06 abril 2011

rescatate gorda

Conozco una gorda que de un año para el otro se puso buena,
buena en el sentido fornicatorio de la palabra,
no buena de buena leche sino buena de chuparla con los ojos abiertos
esperando que la rieguen de leche buena,
quizás con la espectativa de evitarse una comida.
Los tipos comunes se empezaron a acercar más seguido,
a menudo, con deseos de insertarle el cogote de pollo.
Ella se los bajaba como la convertibilidad, uno a uno.

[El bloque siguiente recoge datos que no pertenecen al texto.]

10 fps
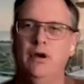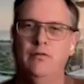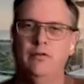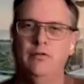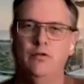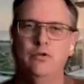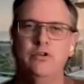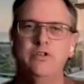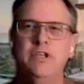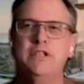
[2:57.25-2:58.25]
over
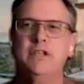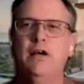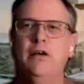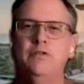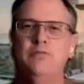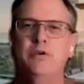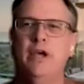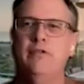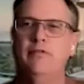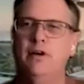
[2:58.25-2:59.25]
4 to 6 hours per
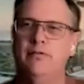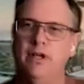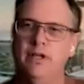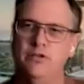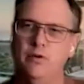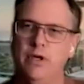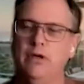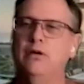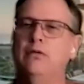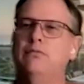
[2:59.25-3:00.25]
day, 5 days a week.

Los marcaba con palotes en la pared de su dormitorio,
había hecho una especie de guarda que arrancaba
a la altura de la mesa de luz y se perdía en el extremo opuesto de la cama
Tenía un hijo pequeño que vivía con ella en una casita
que pagaba el padre de la criatura, un señor muy serio y pálido.
Un día, el niño intrigado le preguntó a su madre,
¿qué son esas rayitas detrás de la cama grande?
Ella puso la cara de Grecia Colmenares
y respondió: son los días que hace que tu papá nos abandonó,
se fue con otra persiguiendo la felicidad, y nos dejó acá
abrazados el uno al otro, masticando el dolor;
hasta la computadora se llevó, pero me dijo antes de irse:
‘harás una guarda de palotes verticales
pegados uno tras otro en la cabecera de la cama
hasta que el círculo se cierre, entonces fijate lo que pasa’.
Cuando esa guarda haga que las líneas se choquen entre sí,
ese día, hijo, vos tendrás un nuevo papá,
lindo, rico, bondadoso y popular,
como siempre quisimos con tus abuelos.
Sabio tu papá, hijo, debo reconocerlo, ese creo es su único don
porque como hombre, dejaba mucho que desear.
Pobre gorda, creía que el cerebro era para amortiguar el golpe
en caso en que en una fellatio furiosa
el miembro atravesara de lado a lado el paladar.